What is needed: If a line in the records below contains the word "with", return that line.

Supplied data:
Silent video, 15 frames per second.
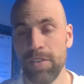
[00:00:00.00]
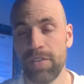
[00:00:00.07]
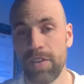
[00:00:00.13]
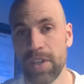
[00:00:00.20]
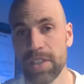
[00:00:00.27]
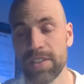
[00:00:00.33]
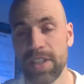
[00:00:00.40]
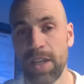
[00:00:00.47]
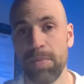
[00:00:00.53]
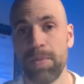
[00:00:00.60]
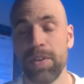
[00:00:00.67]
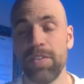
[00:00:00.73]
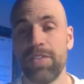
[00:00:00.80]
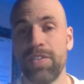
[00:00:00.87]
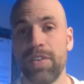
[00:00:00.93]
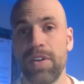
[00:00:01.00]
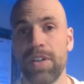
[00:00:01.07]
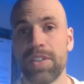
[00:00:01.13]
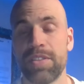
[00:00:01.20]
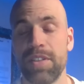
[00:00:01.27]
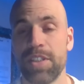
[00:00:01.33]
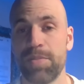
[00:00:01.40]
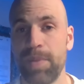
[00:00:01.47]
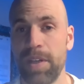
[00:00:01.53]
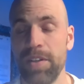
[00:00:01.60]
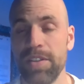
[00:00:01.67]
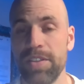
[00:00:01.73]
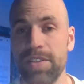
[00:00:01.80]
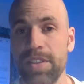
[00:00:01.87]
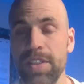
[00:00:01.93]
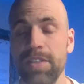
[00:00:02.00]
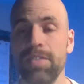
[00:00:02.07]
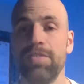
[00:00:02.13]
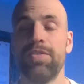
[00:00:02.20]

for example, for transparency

---

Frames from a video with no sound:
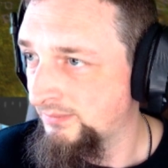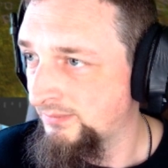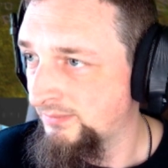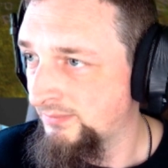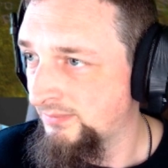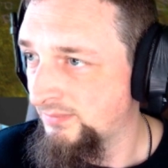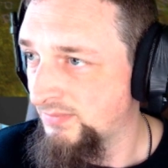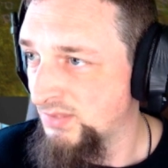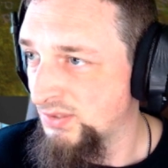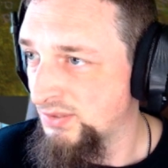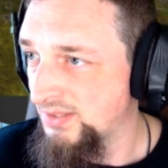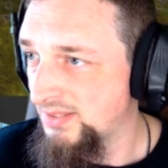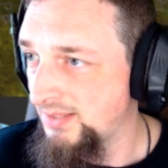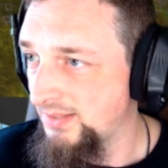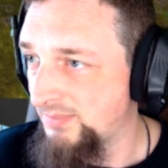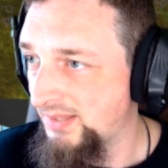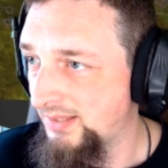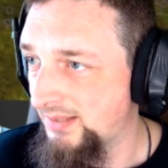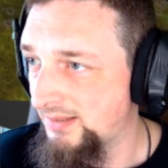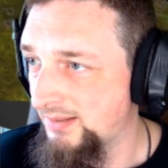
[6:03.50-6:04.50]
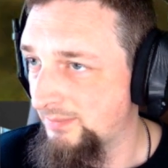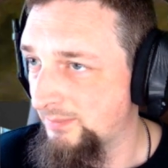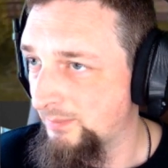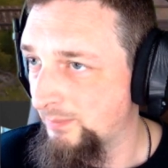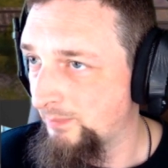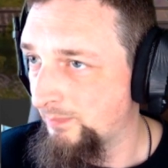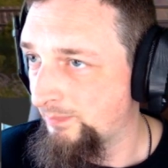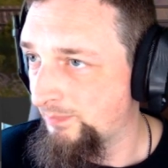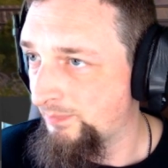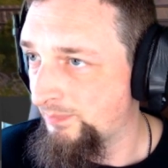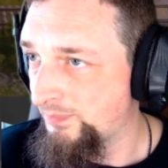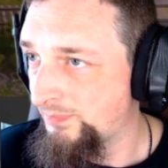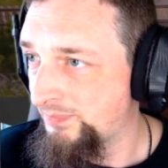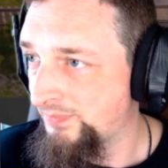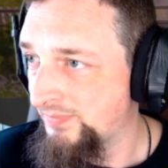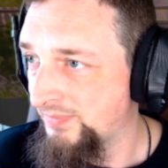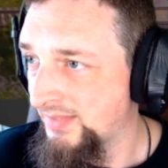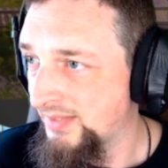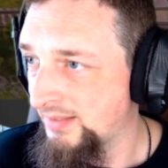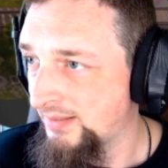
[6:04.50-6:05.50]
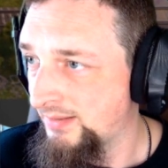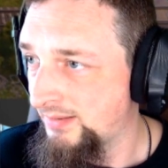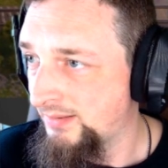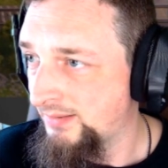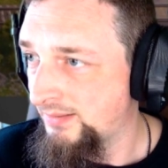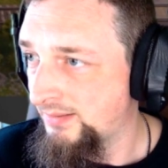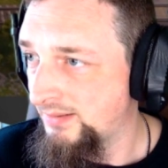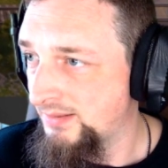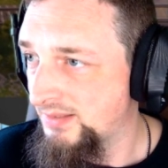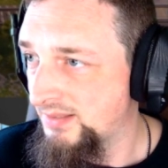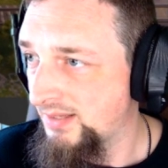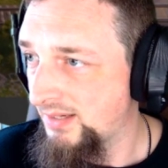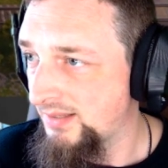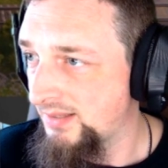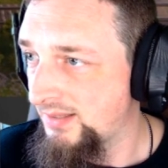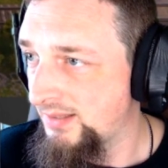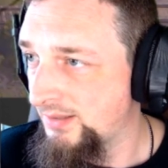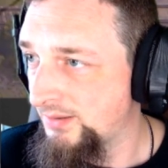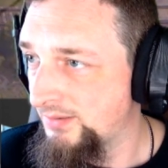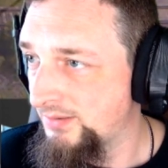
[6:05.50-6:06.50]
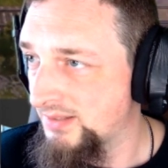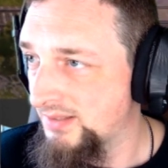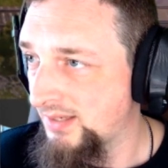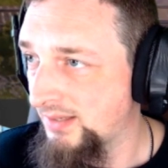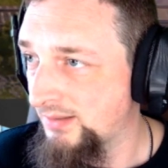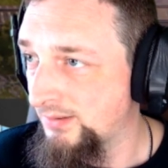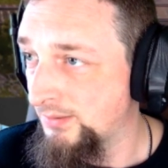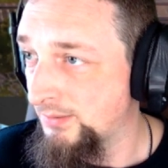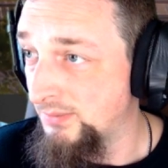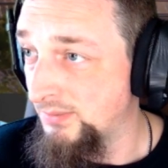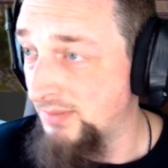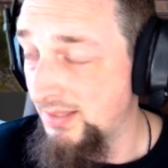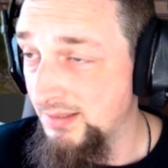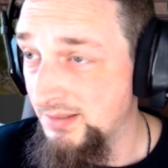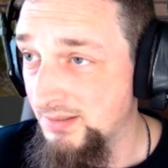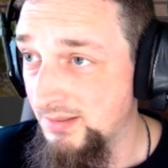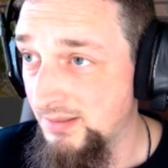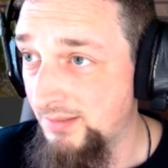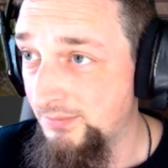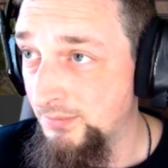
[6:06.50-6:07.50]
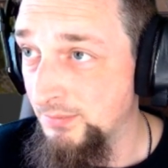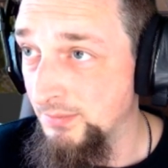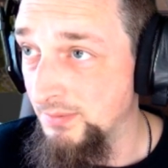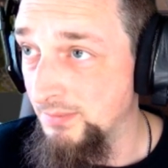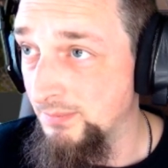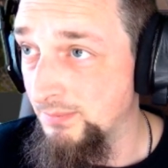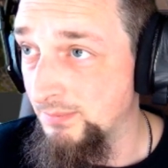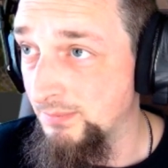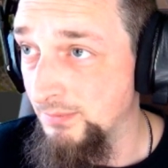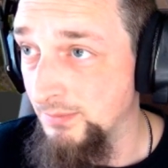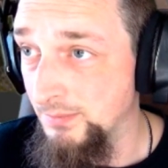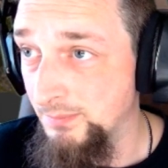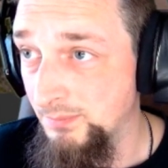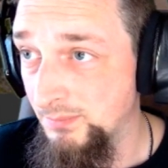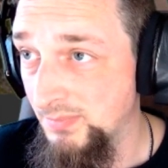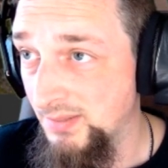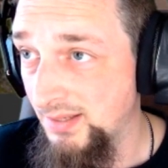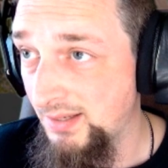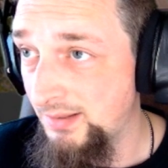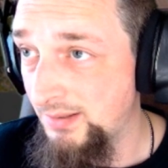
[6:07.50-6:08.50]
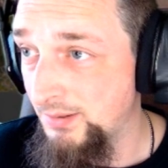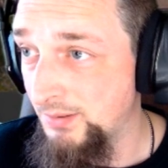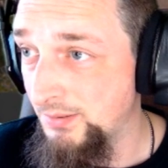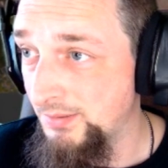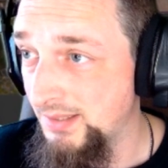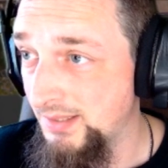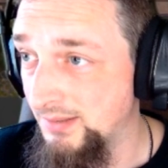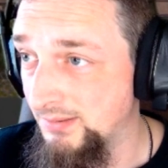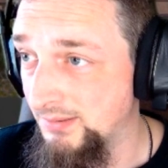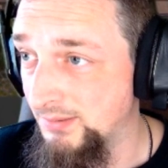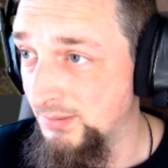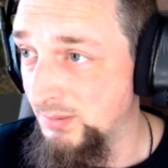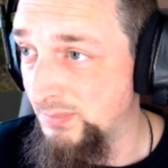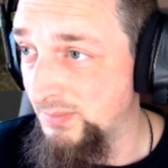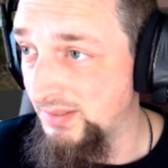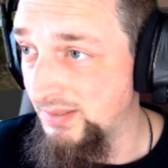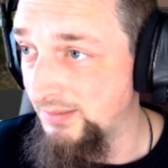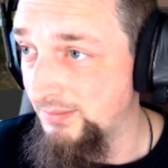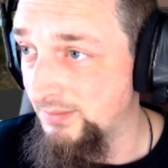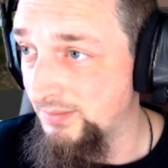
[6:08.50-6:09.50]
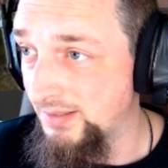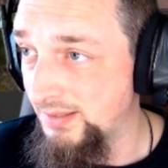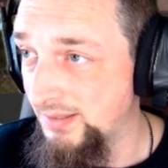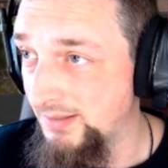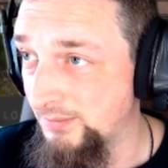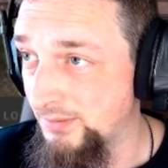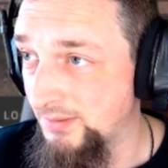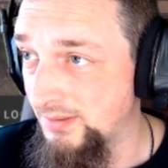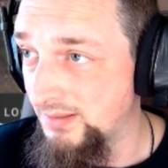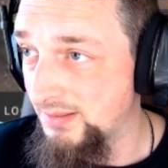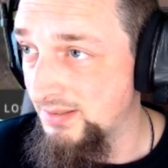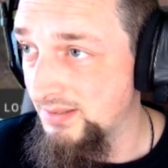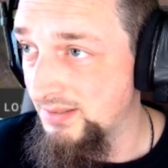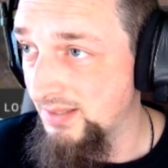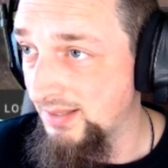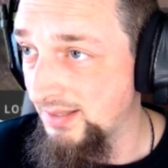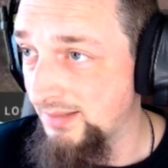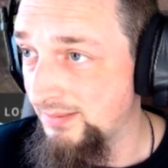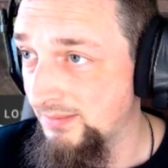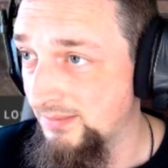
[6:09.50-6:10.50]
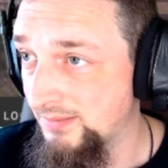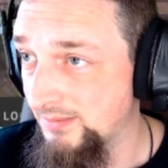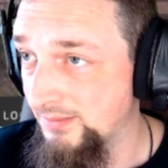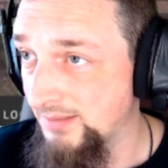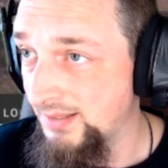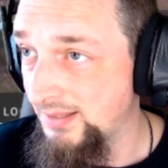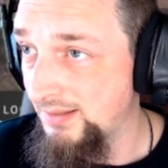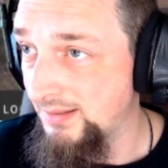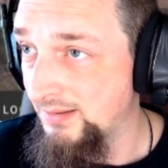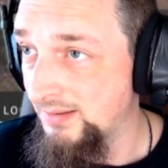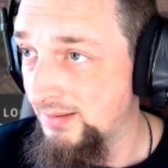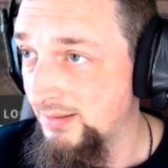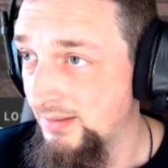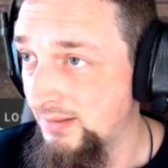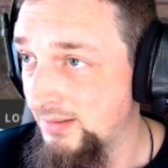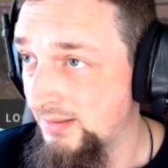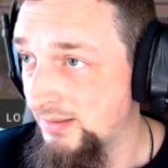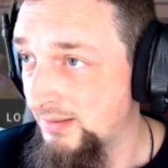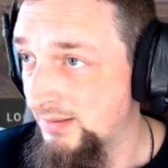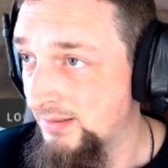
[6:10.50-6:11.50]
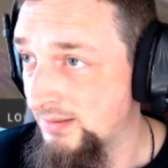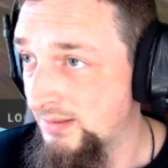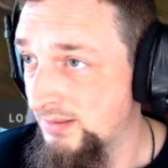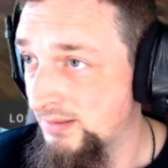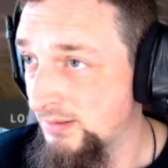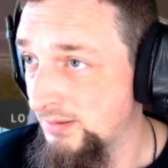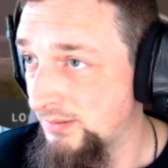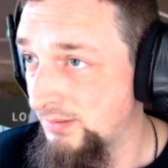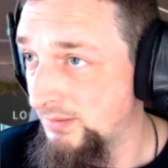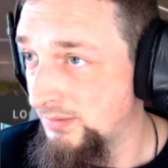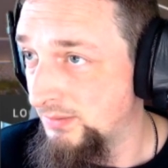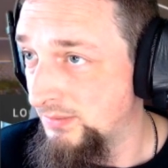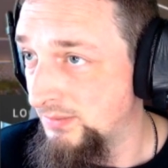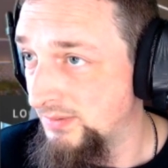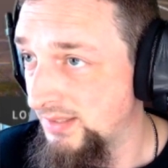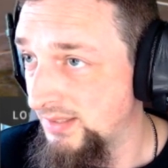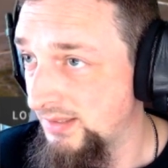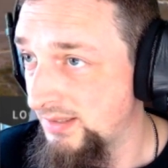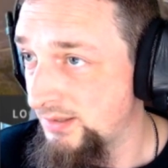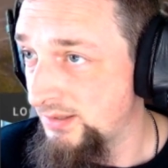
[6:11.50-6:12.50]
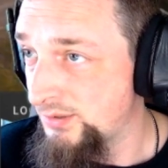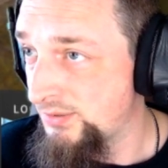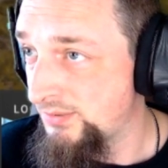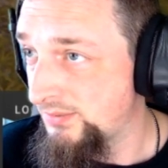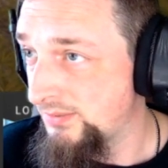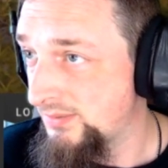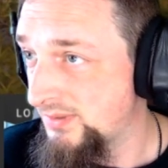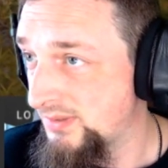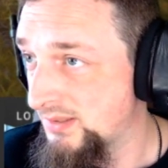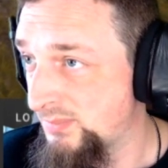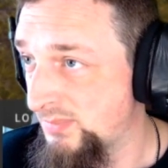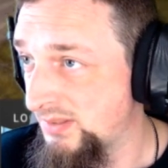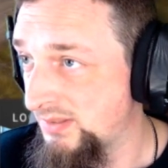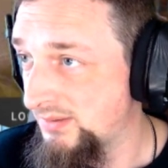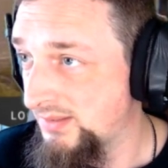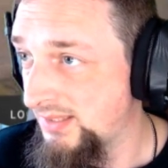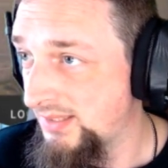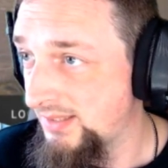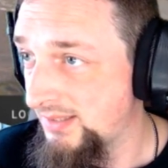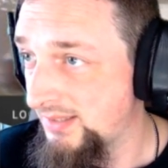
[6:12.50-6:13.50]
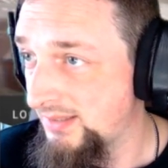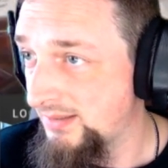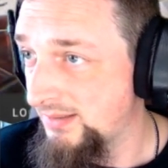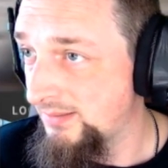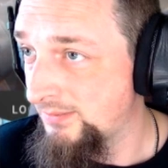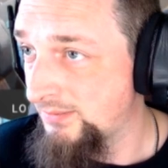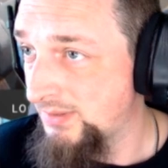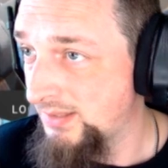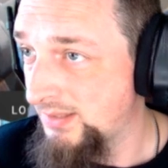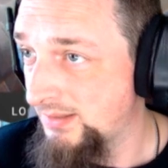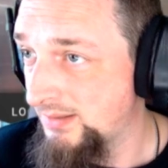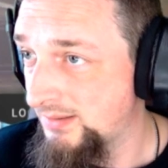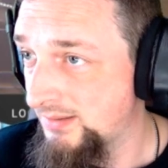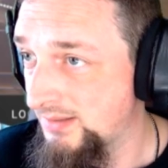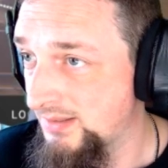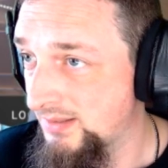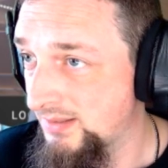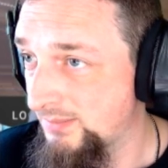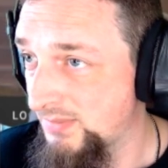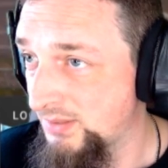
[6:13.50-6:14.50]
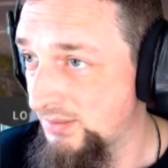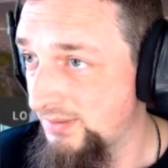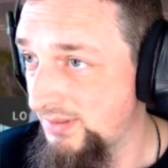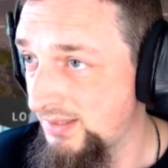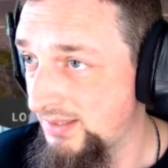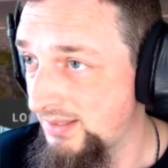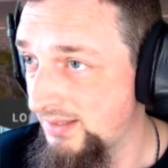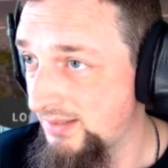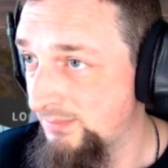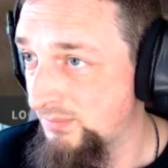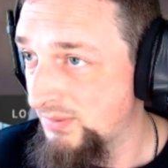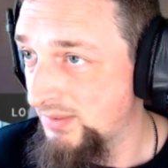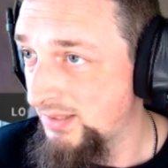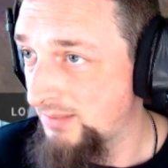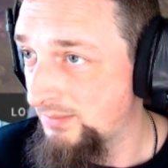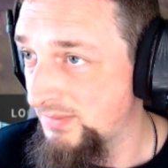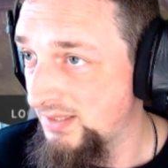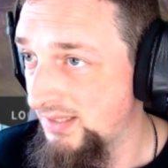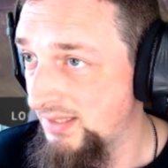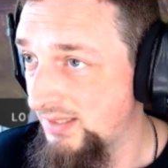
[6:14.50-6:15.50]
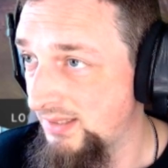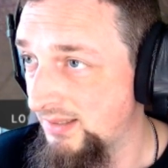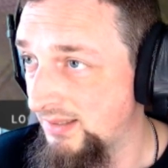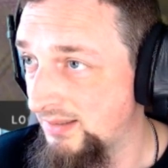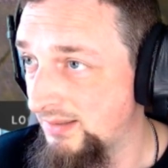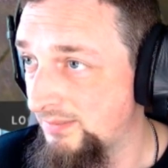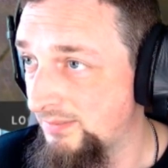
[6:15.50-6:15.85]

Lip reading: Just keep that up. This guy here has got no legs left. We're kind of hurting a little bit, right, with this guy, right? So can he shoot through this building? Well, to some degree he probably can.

...

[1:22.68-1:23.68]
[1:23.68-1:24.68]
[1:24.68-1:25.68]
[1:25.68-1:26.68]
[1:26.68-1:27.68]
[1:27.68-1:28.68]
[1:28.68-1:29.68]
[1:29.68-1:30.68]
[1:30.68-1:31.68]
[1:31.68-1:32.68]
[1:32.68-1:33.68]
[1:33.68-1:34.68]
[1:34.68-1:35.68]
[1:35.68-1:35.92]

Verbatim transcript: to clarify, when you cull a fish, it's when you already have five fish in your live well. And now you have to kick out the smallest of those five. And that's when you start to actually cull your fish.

Answer area:
Frames from a video with no sound:
Lip reading: Just keep that up. This guy here has got no legs left. We're kind of hurting a little bit, right, with this guy, right? So can he shoot through this building? Well, to some degree he probably can.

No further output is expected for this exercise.